To find the price and quantity that will maximize the weekly revenue, we need to determine the point of maximum revenue. The revenue is calculated by multiplying the price by the quantity sold.

First, let's calculate the weekly revenue equation:

Revenue (R) = Price (P) * Quantity (x)

The price equation given is:
P = 400 - 0.5x

Substituting this equation into the revenue equation, we get:

R = (400 - 0.5x) * x
R = 400x - 0.5x^2

To find the maximum revenue, we need to find the maximum point of this quadratic equation. The maximum point of a quadratic equation occurs at its vertex, which lies on the axis of symmetry. The axis of symmetry formula for a quadratic equation of the form ax^2 + bx + c is given by:

x = -b / 2a

In our case, a = -0.5, and b = 400. Substituting these values into the formula, we get:

x = -400 / 2(-0.5)
x = -400 / -1
x = 400

So, the quantity of phones that should be produced to maximize the weekly revenue is 400.

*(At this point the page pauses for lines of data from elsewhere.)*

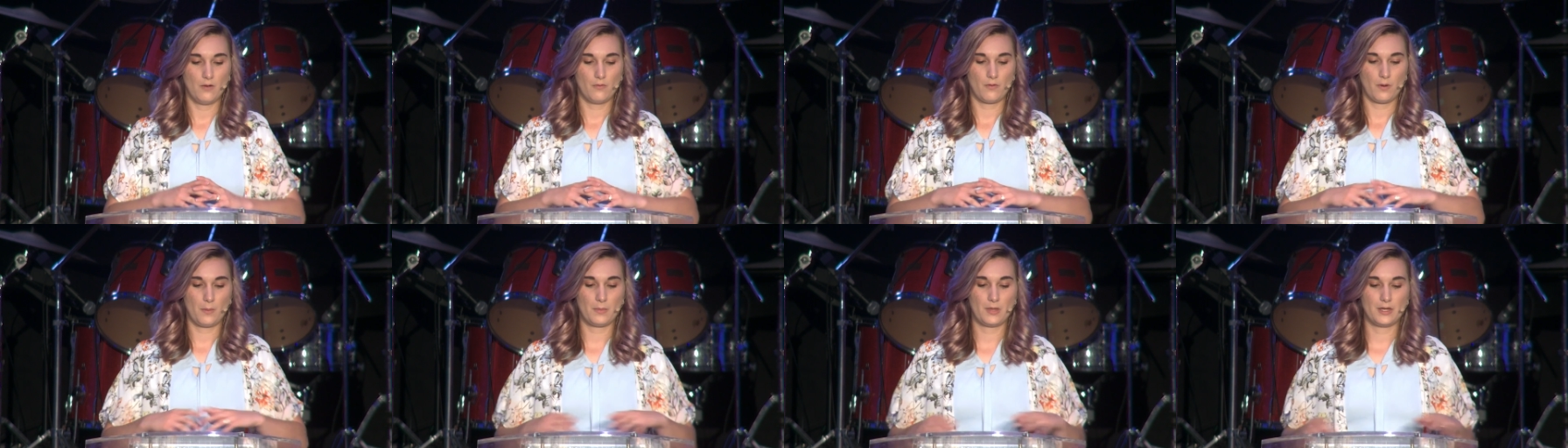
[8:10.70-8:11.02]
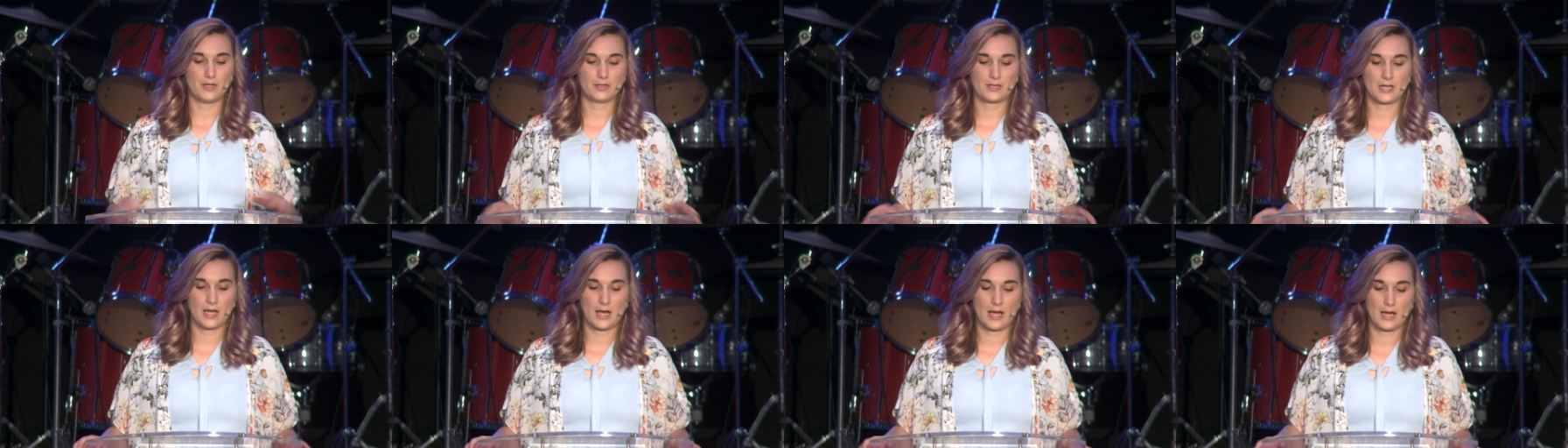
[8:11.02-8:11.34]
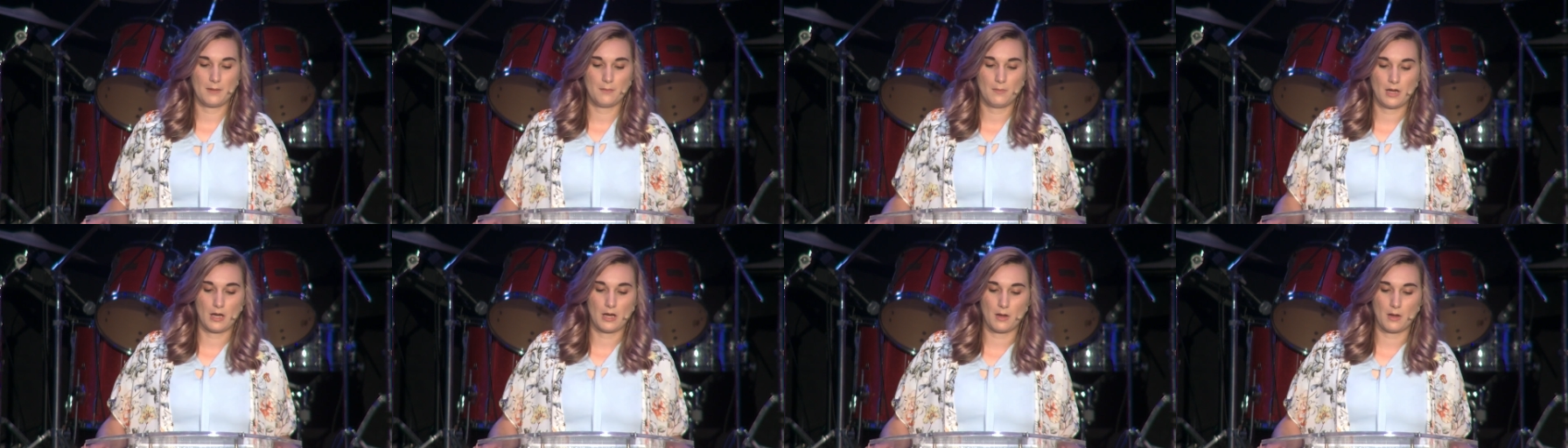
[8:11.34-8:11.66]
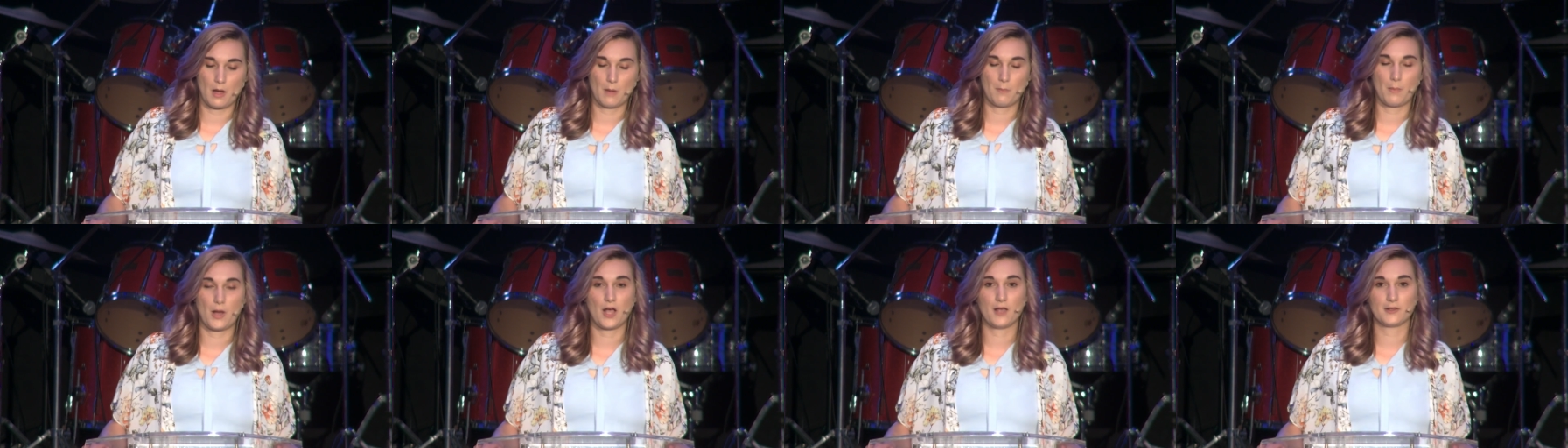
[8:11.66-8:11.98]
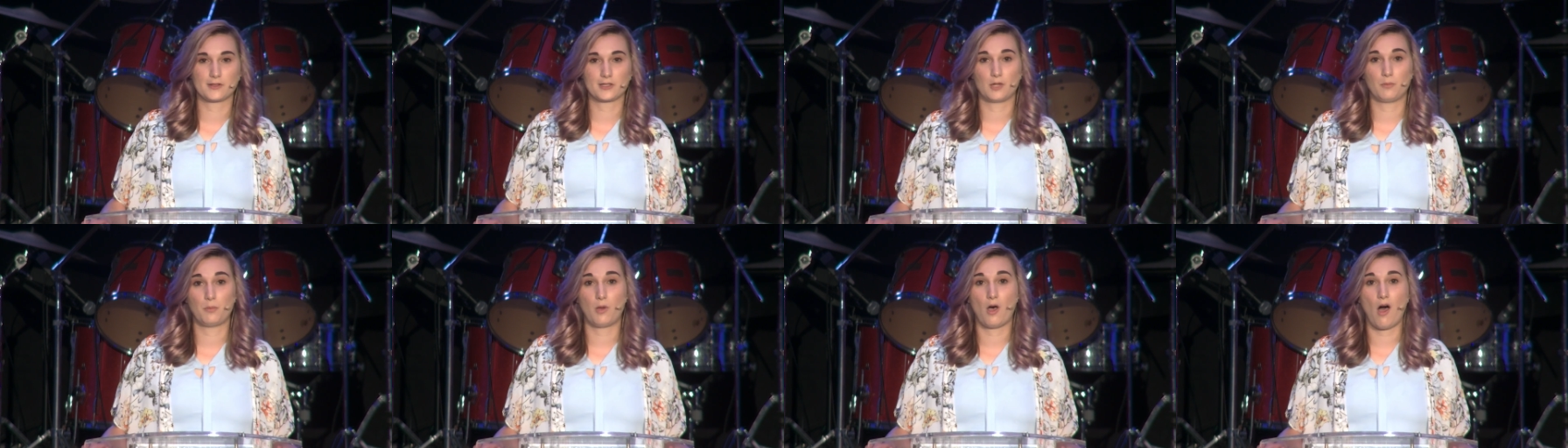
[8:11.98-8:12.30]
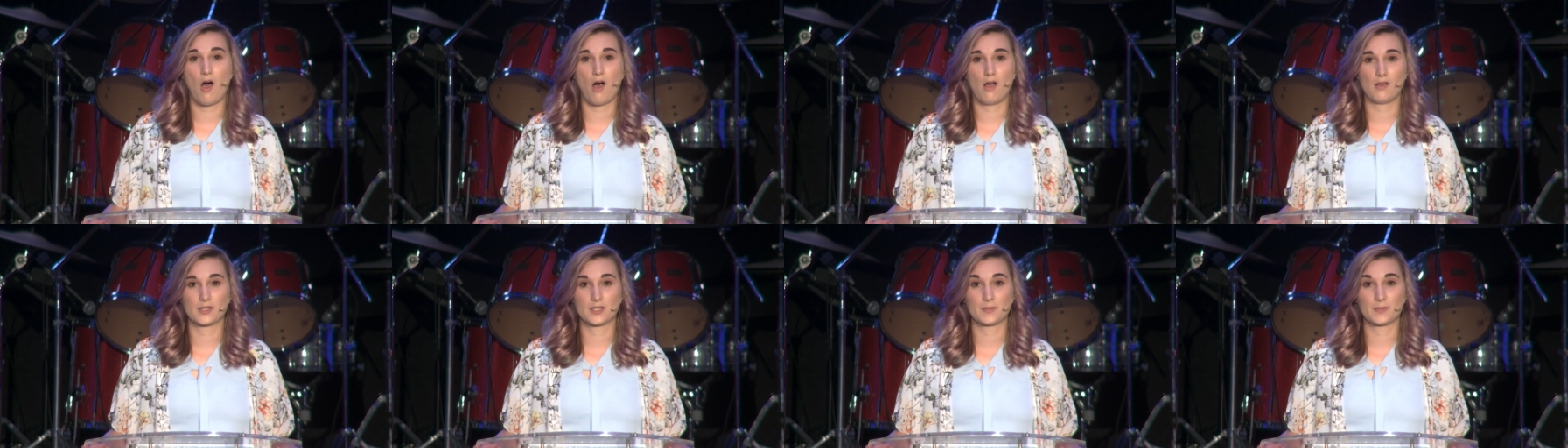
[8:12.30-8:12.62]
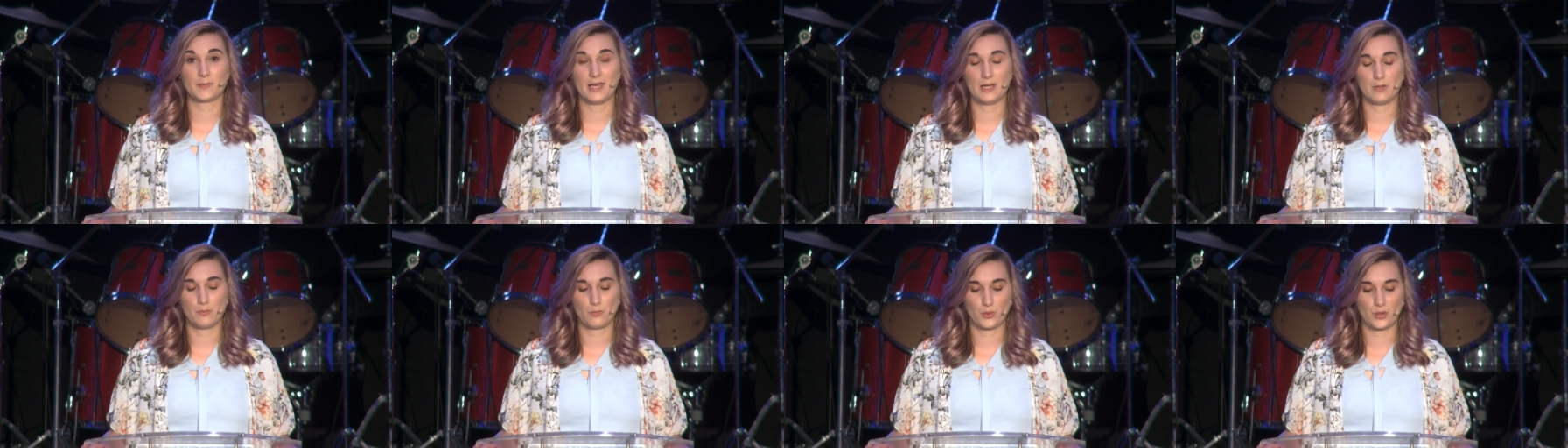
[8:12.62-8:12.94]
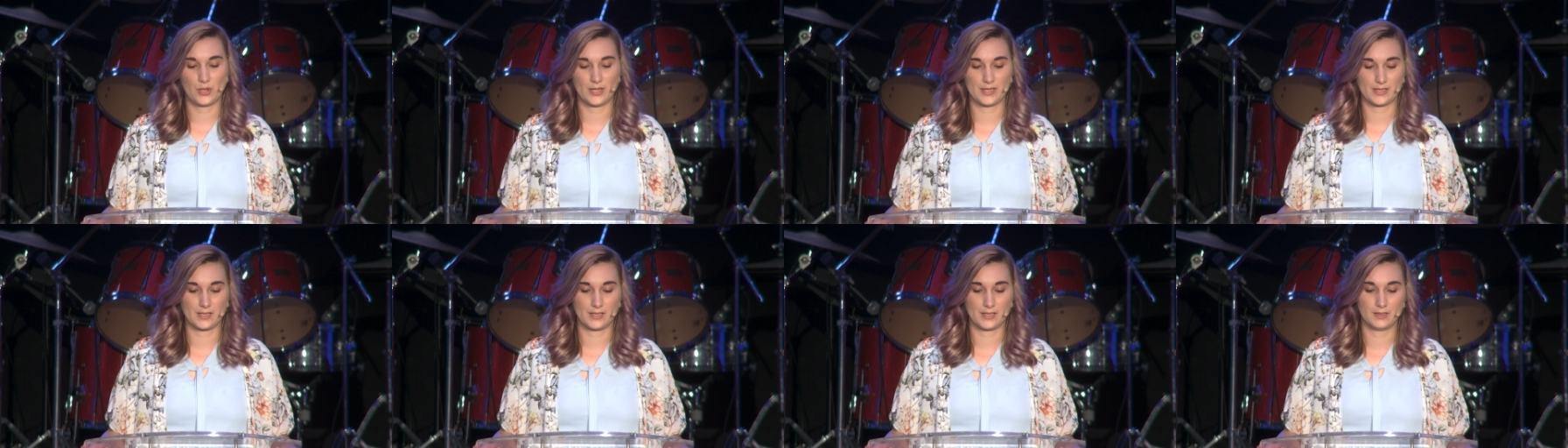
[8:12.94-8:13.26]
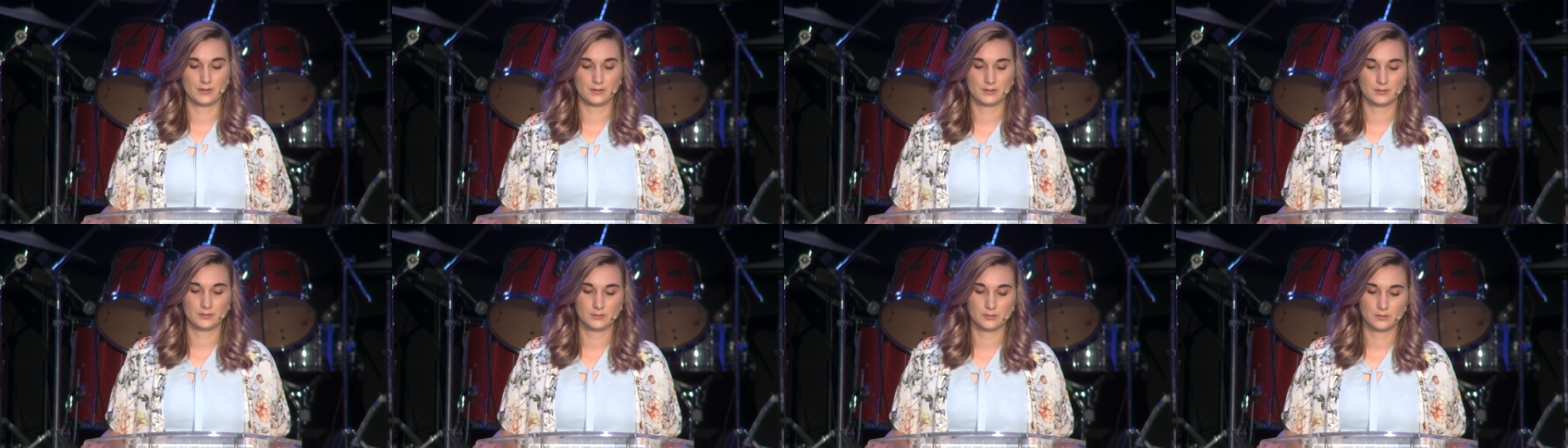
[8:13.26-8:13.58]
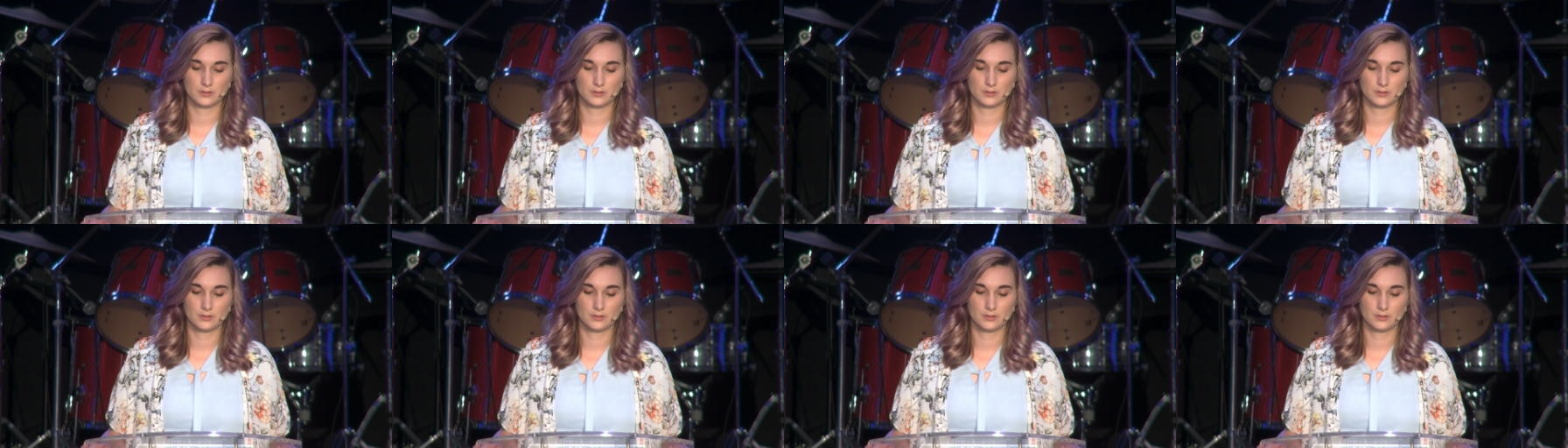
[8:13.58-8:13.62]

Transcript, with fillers: From the time Apostle Paul spent in prison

To find the price that should be charged for the phones at this quantity, we can substitute the value of x back into the price equation:

P = 400 - 0.5(400)
P = 400 - 200
P = 200

Therefore, the company should charge a price of 200 for the phones to maximize the weekly revenue.

To calculate the maximum weekly revenue, we substitute the value of x into the revenue equation:

R = (400 - 0.5(400)) * 400
R = (400 - 200) * 400
R = 200 * 400
R = 80,000

Therefore, the maximum weekly revenue is 80,000.